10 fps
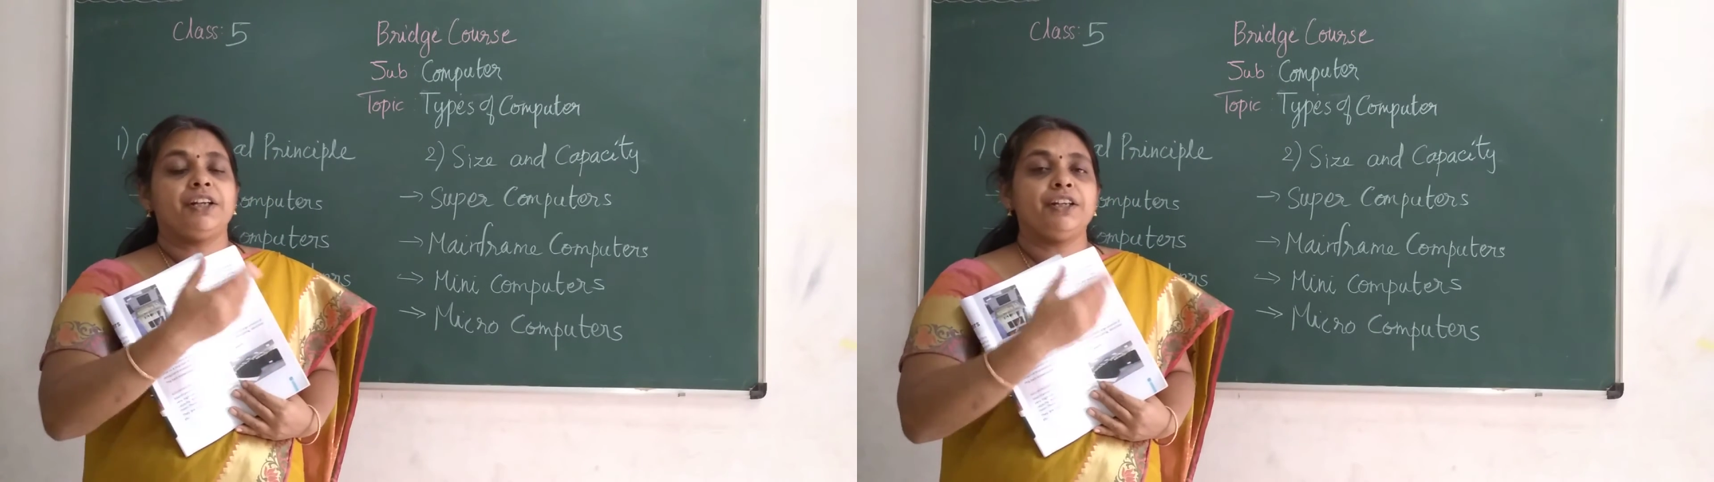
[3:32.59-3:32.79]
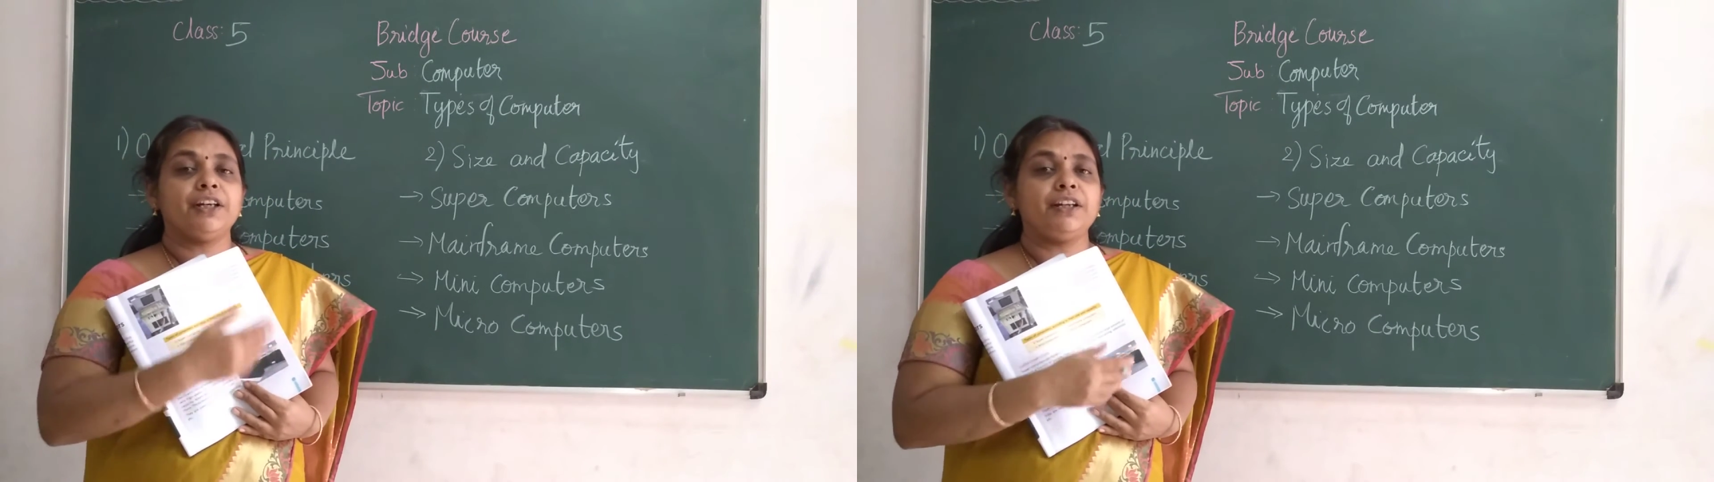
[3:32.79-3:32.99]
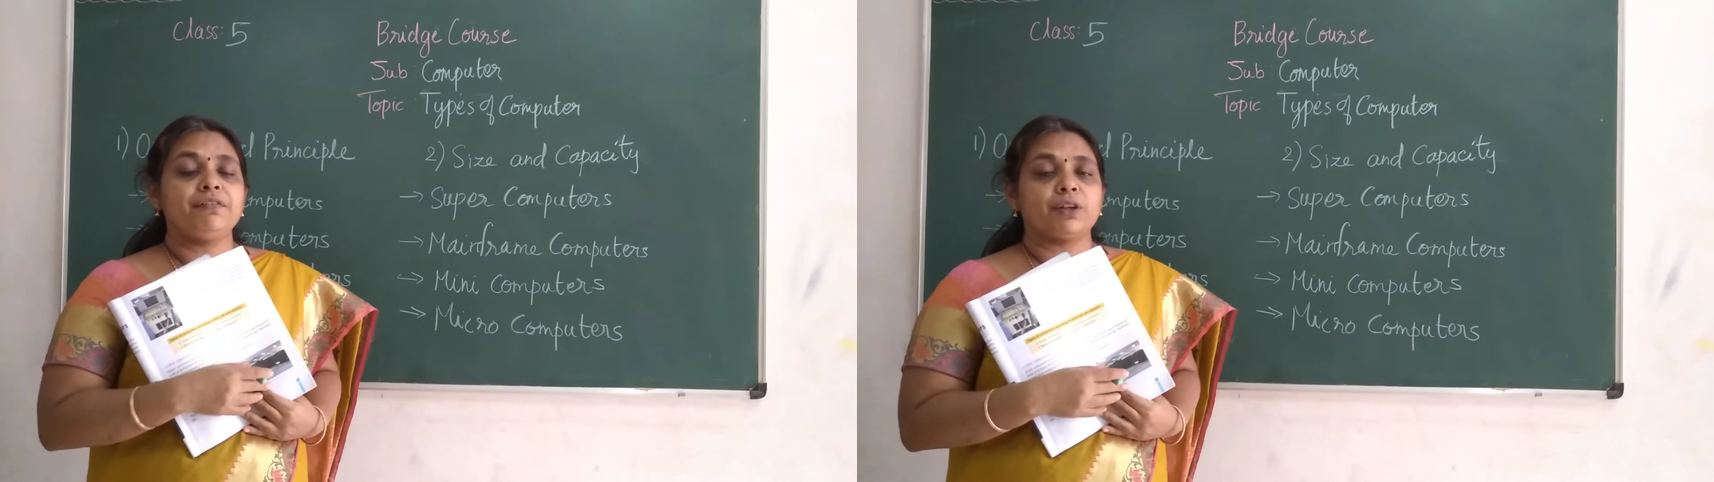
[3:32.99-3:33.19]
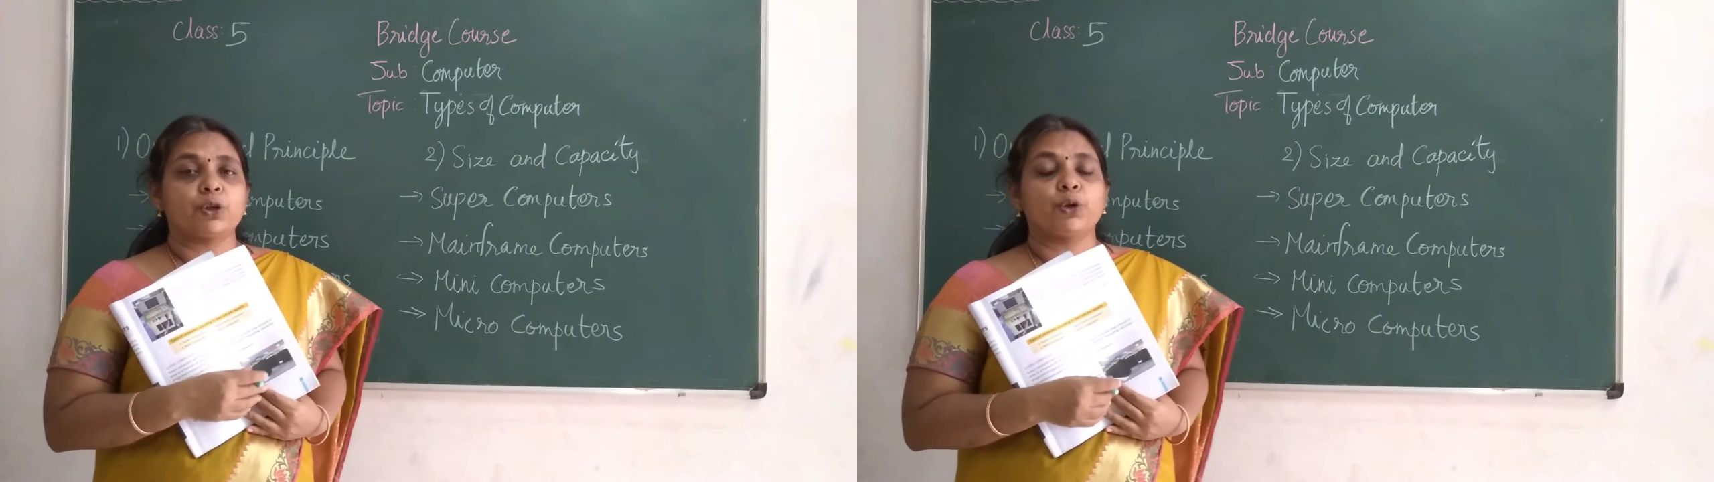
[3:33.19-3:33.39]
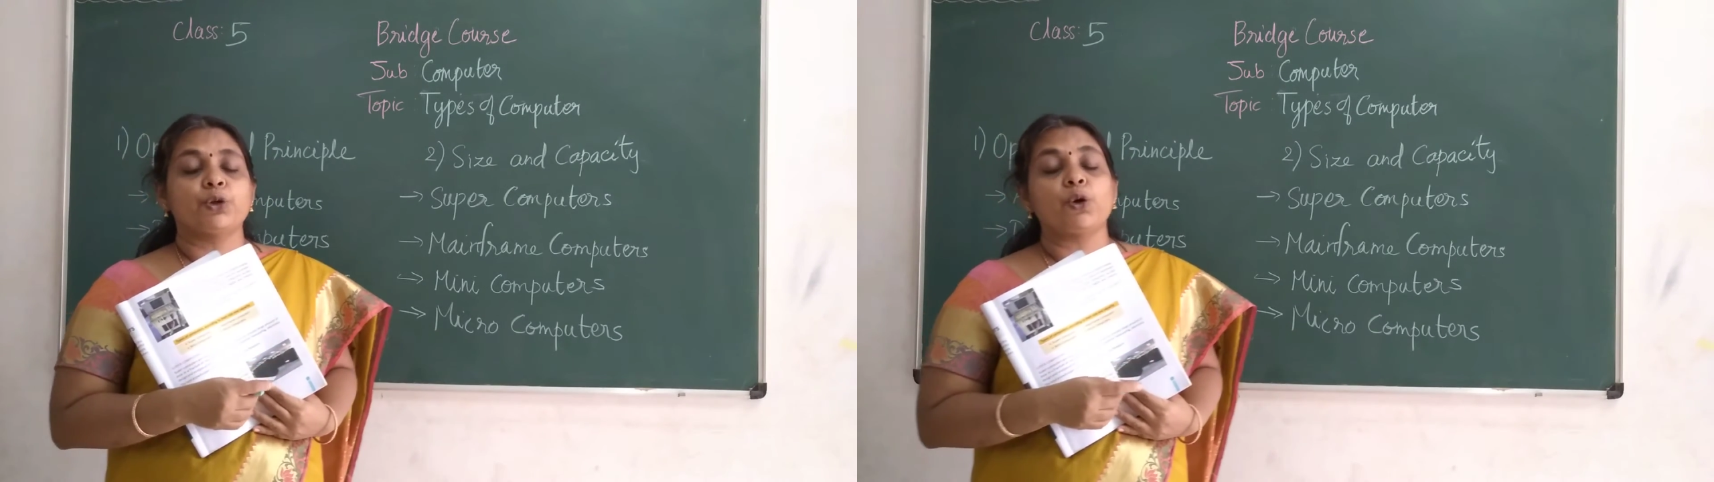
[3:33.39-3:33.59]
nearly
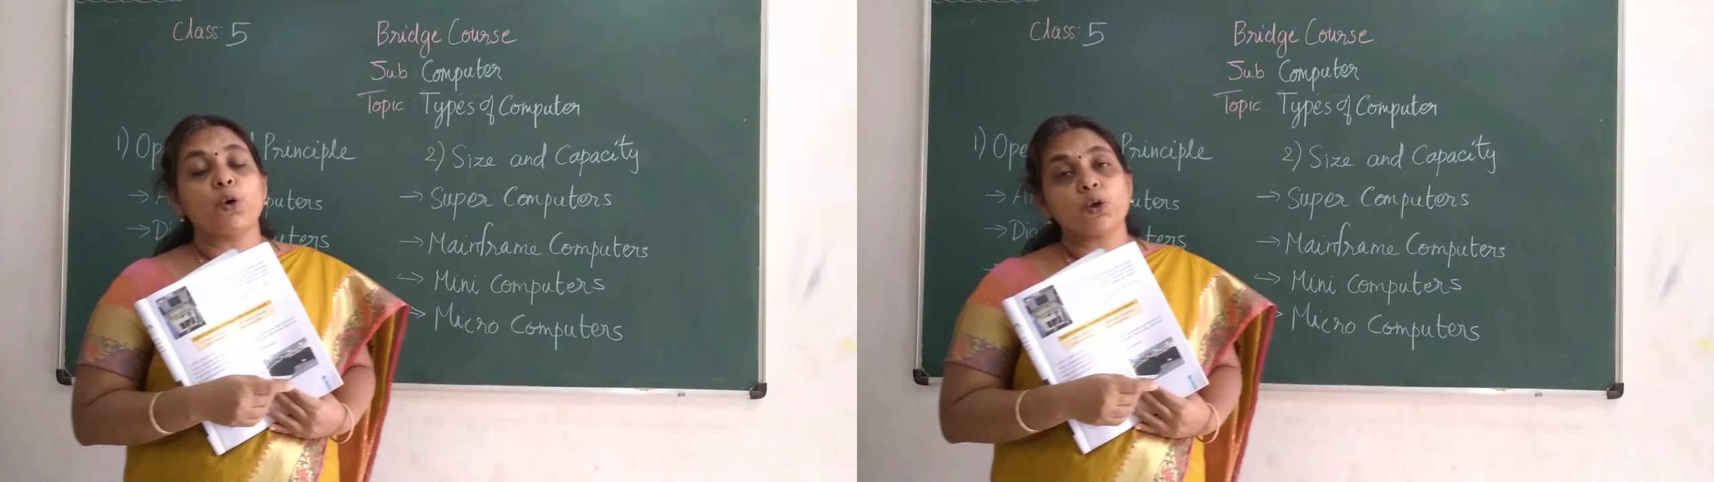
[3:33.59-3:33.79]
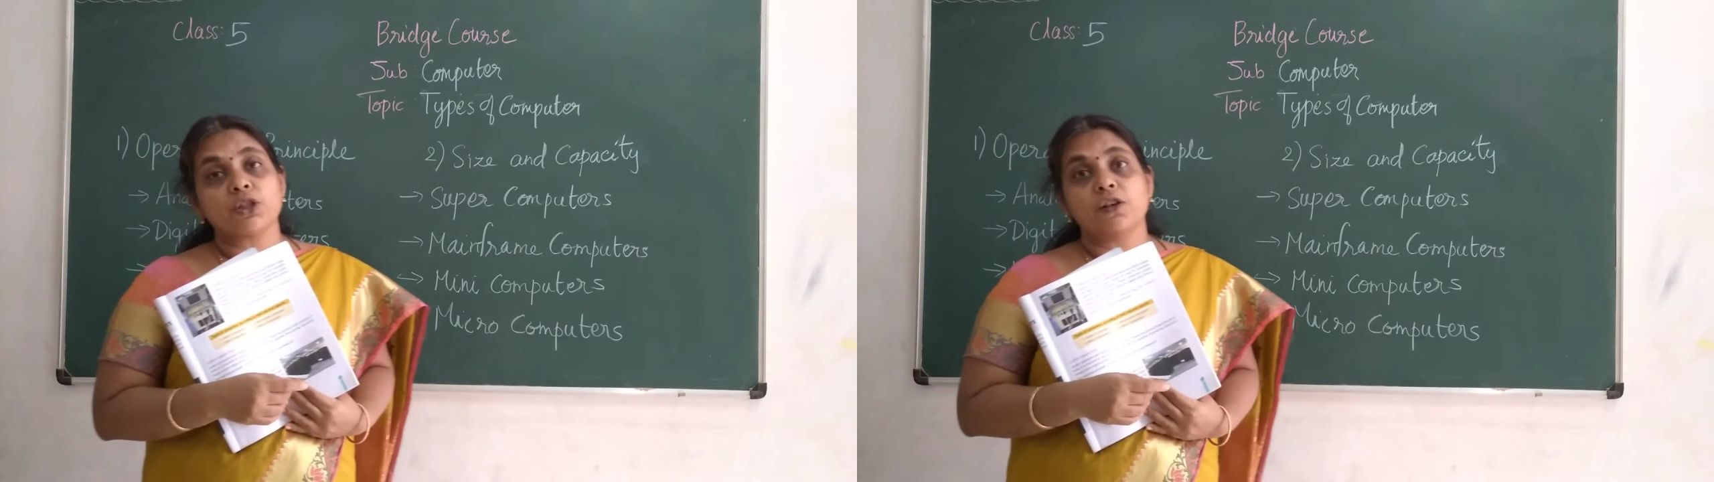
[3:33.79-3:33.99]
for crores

***

◆ **WHAT THE TASK ASKS**
What is needed is an exact copy of the lines from the one with "[3:33.19-3:33.39]" through the end of the data above, both included, minus any pictures.

◆ **EXERCISE RESPONSE**
[3:33.19-3:33.39]
[3:33.39-3:33.59]
nearly
[3:33.59-3:33.79]
[3:33.79-3:33.99]
for crores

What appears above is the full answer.